Clare Champion, Friday, April 4, 2003
The Riches of Clare exhibition at the local authority-run Clare Museum charts the county’s history. In this article, Tomás Mac Conmara writes about Ennis native, Cornelius Shanahan, who received a war medal for service in the Boxer Rebellion.
Emigrants from Clare, and Ireland as a whole, have often found themselves at the four corners of the earth, fighting in the armies of great powers, if not fighting against them. One such individual was Cornelius Shanahan. A native of Ennis, he served in the British armed forces and received a war medal for service in the Boxer Rebellion in China. This medal is now in the collection at Clare Museum.
The Boxer Rebellion has its origin in the two Opium wars with the British, beginning in 1839, which forced China to allow the importation of Opium and also to open certain trade routes with the West. Then, in 1858, Russia seized Chinese territory north of the River Amur. Then in 1860, France under General Charles Cousin-Montuban, joined by Britain, accused China of violating the Treaty of Tientsin, marched on Peking (Beijing) and burned the Summer Palace. They also sacked the Manchu seat in the Forbidden City which caused enormous offence and resentment.
In addition, Germany, Italy, Austria, Japan and even the United States, all seized large tracts of land from the Chinese towards the end of the 19th century and were all subsequently involved in the suppression of the rebellion against western greed led by a group known at the Boxers. This secret society of rural Chinese natives known as ‘I-Ho-Chuan’ (the Righteous and Harmonious Fists) embarked on a terror campaign to dismantle the “spheres of influence” created by westerners.
The Boxers origin is unclear.

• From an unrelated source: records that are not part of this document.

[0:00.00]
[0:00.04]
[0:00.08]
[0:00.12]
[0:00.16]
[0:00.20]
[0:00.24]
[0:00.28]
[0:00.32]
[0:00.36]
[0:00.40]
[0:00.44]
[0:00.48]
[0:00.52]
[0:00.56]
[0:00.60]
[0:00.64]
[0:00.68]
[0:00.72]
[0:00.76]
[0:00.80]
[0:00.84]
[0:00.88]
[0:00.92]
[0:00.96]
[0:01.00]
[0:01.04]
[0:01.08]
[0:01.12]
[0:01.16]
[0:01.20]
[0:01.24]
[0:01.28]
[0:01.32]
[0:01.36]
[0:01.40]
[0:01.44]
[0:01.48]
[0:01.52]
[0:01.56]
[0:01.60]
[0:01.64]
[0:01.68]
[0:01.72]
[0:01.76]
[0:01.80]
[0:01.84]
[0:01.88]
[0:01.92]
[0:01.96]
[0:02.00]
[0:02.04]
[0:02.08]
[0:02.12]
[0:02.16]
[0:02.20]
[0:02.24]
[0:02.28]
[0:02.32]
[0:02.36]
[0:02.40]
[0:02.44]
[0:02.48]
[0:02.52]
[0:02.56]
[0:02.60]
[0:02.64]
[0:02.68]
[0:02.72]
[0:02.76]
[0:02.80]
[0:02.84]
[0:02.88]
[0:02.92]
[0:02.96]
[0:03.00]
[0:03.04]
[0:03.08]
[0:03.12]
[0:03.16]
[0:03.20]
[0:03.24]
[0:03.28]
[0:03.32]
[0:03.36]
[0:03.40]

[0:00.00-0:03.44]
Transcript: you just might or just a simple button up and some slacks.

Various authorities have decided that they were an offshoot of the most powerful secret society in contemporary China the White Lotus as well as having affiliations with the Eight Diagram Sect, the Red Fists and the Long Knives. According to a contemporary writer the ‘Boxers wore red belts and red cloths tied around their heads”. The uprising began initially in Shantung and spread rapidly to the neighbouring province of Chihil. It was due to their use of martial arts that they were to become known to westerners as Boxers.

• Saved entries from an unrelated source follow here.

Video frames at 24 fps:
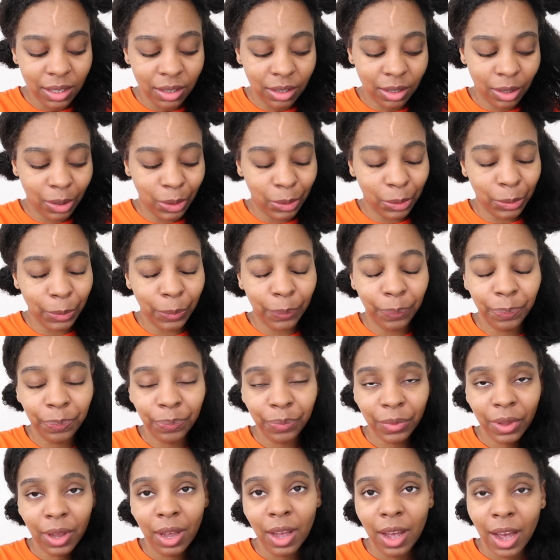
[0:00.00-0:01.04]
So
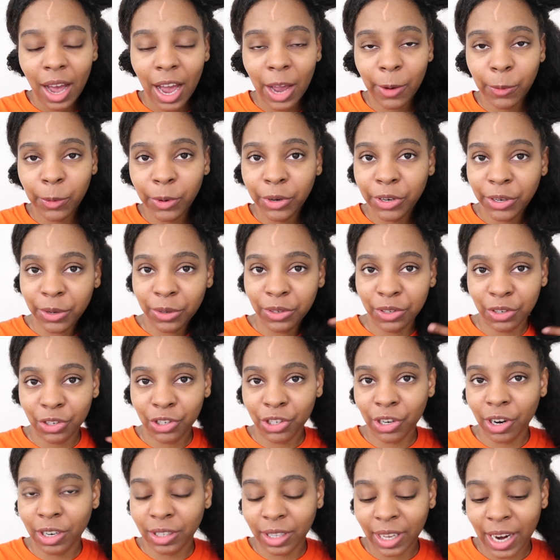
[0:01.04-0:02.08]
I would use a
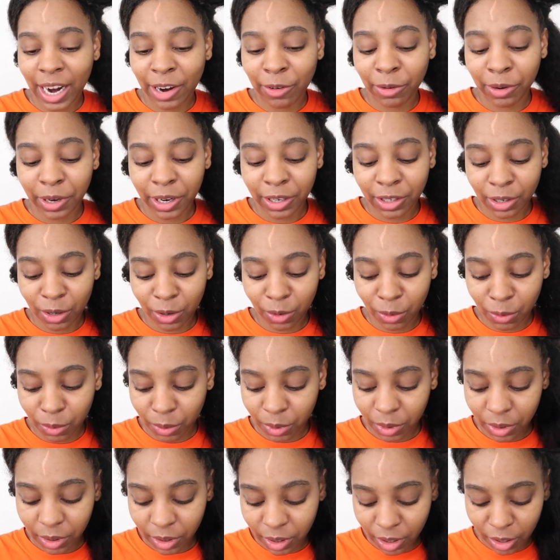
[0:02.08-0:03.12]
shirt that I really don't,
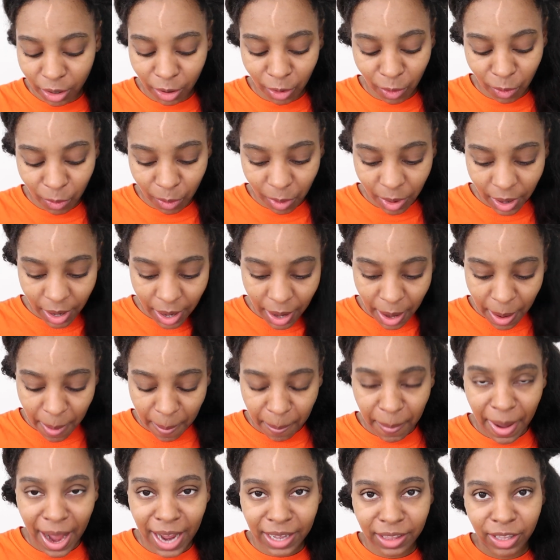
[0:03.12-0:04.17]
you know,
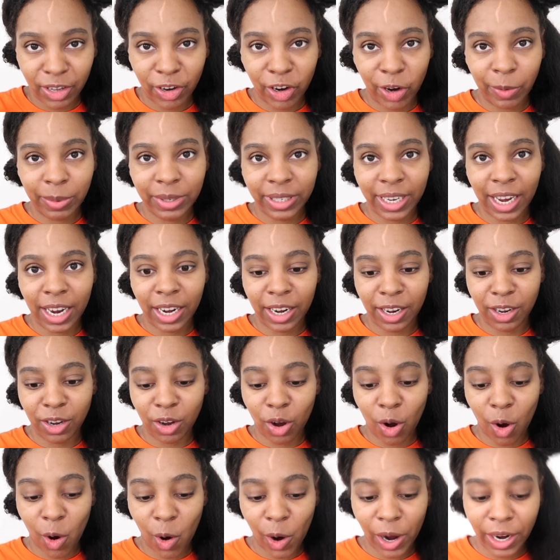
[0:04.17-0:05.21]
mind the herbs getting
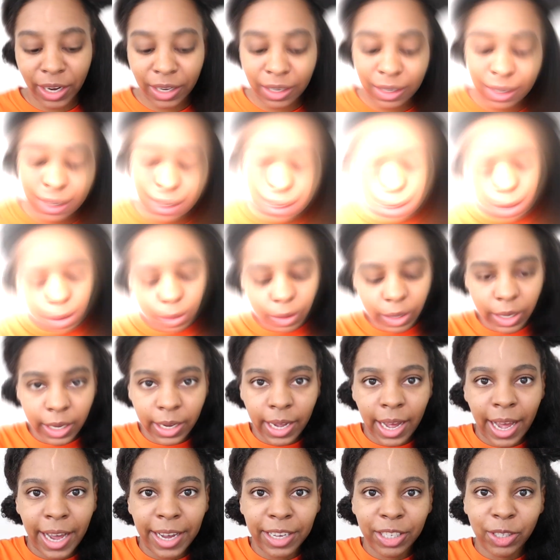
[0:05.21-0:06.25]
on. Okay
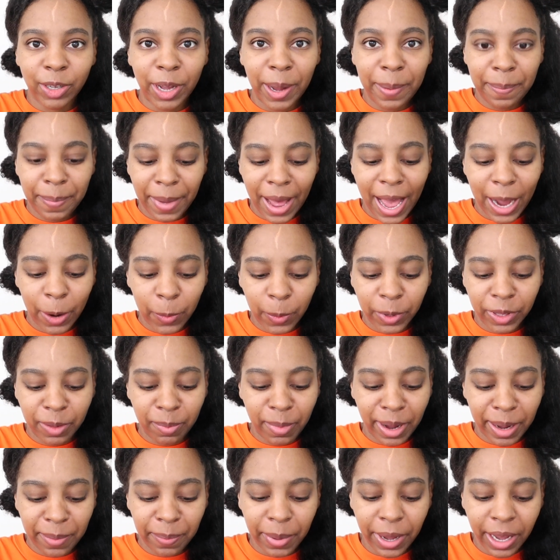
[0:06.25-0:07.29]
guys, so I'm back with
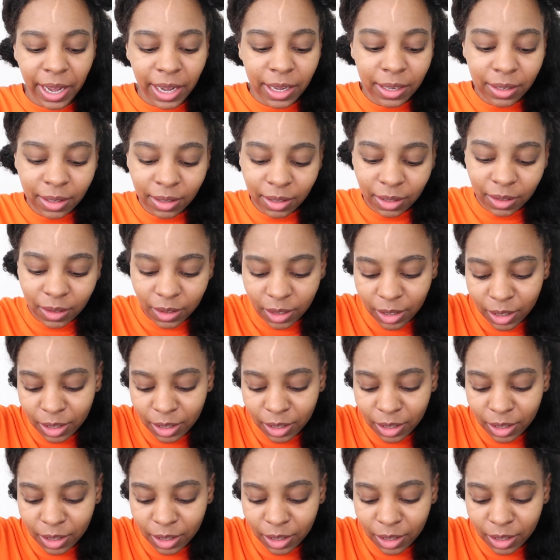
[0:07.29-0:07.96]
my paste.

Trouble first erupted in March 1900, when churches were burnt, offices destroyed and civilians killed by the Boxers. Any foreigners or foreign sympathisers were in the direct line of the boxers wrath. Although publicly condemning the outrages, the Empress Dowager Tzu Shi privately aided the rebels. Resenting external constraints as much as anyone, the Ching Dynasty planned to use the Boxers as a vanguard in a military expulsion of the foreigners.
Today, the Boxer Rebellion of 1900-1901 is remembered by Westerners as a mere stirring of the natives, lasting sporadically throughout the year of 1900, escalating in the summer months before being crushed by a coalition of western imperial forces. One of the fundamental reasons why the Boxers were defeated was their own misconception that through sorcery and incantation they were impervious to foreign bullets and that the imminent arrival of 8 million ‘spirit soldiers’ would ensure their success.

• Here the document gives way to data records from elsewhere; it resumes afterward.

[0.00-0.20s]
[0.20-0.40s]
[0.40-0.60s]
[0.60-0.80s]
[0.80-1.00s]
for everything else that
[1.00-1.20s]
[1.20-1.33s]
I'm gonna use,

The Boer War in South Africa (1899-1902) overshadowed the uprising in China. However, over 30,000 people were killed in the rebellion, many of them Christian missionaries or Christian converts. This hatred was in response to the imperialist ambitions of the Western Powers. It is ironic that many of the countries that united to suppress the rising would face each other on the battlefields of Europe fourteen years later in the Great War. At the end of the rebellion, China was forced to sign the Boxer Protocol of 1901 which forced the payment of £33 million in reparations.
The Boxers, their origins, their grievances and methods of alleviating those grievances are comparable to the agrarian societies of 18th and 19th Century Ireland. The ‘Whiteboys’, the ‘Terry Alts’ and the Defender’s’ were also clandestine agrarian movements who sought to protect their interests against external influences beyond their control.
The rebellion, which drew
soldiers from ten different countries, saw many men with Irish blood earn
repute. One soldier, Private William Clancy, who was born in Limerick, was
awarded the Congressional Medal of Honour by the United States Government
for his service in the same conflict. The
medal awarded to Cornelius Shanahan has impressed on its edge his name, rank
and serial number. The
obverse of the medal carries the crowned bust of Queen Victoria. It is surrounded
by the legend VICTORIA REGINA ET IMPATRIX (Queen Victoria and Empress) while
the reverse of the medal depicts a war trophy, with the British Arms set on
a shield resting against a palm and the legend CHINA 1900.
But what happened of Cornelius Shanahan? At the end of his military service he returned to Ennis and established a painting business which still flourishes today under the family name.